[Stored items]
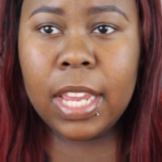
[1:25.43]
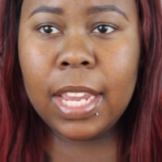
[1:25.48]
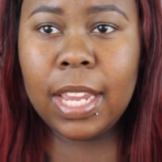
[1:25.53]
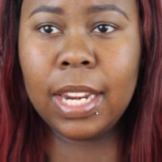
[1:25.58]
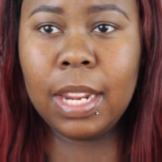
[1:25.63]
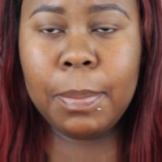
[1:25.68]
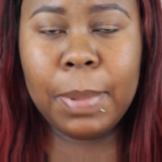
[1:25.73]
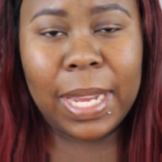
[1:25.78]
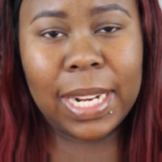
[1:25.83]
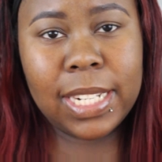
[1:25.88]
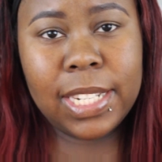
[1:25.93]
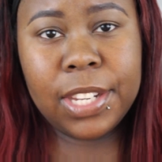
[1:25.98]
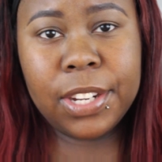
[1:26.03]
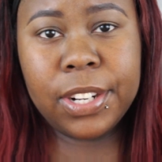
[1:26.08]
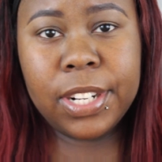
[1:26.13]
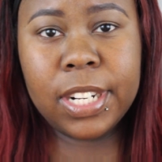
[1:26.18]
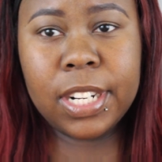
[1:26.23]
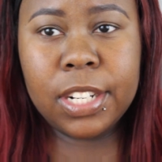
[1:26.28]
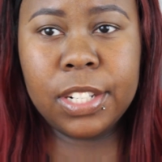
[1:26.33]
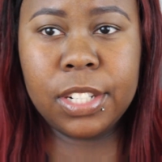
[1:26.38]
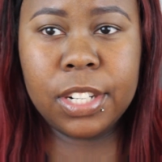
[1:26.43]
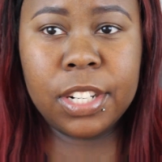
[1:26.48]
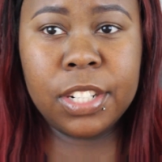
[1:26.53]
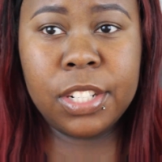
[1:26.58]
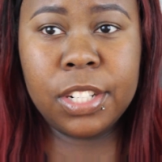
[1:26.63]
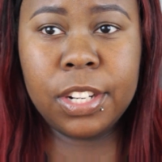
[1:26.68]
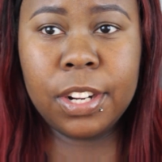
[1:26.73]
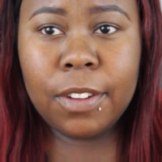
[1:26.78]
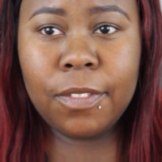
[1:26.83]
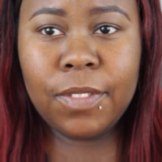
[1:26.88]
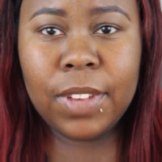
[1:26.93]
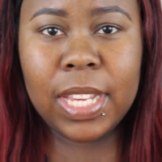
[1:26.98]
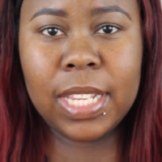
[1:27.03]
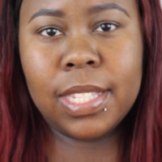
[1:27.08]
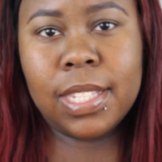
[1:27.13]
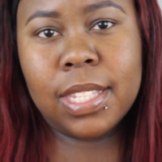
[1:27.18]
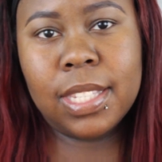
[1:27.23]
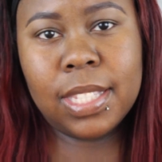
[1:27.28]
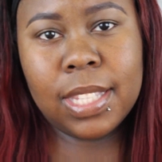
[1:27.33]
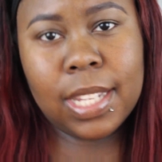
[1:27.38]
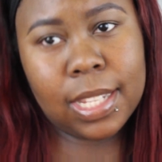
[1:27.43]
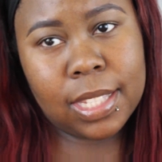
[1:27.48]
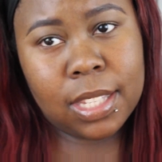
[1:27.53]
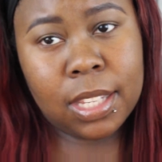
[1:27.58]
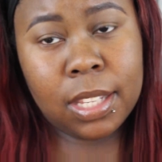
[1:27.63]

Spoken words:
any bacteria or dirt to your face, because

◆ What to work on: Print the data once more without any change, skipping each picture.

◆ Response to the exercise:
[1:25.43]
[1:25.48]
[1:25.53]
[1:25.58]
[1:25.63]
[1:25.68]
[1:25.73]
[1:25.78]
[1:25.83]
[1:25.88]
[1:25.93]
[1:25.98]
[1:26.03]
[1:26.08]
[1:26.13]
[1:26.18]
[1:26.23]
[1:26.28]
[1:26.33]
[1:26.38]
[1:26.43]
[1:26.48]
[1:26.53]
[1:26.58]
[1:26.63]
[1:26.68]
[1:26.73]
[1:26.78]
[1:26.83]
[1:26.88]
[1:26.93]
[1:26.98]
[1:27.03]
[1:27.08]
[1:27.13]
[1:27.18]
[1:27.23]
[1:27.28]
[1:27.33]
[1:27.38]
[1:27.43]
[1:27.48]
[1:27.53]
[1:27.58]
[1:27.63]

Spoken words:
any bacteria or dirt to your face, because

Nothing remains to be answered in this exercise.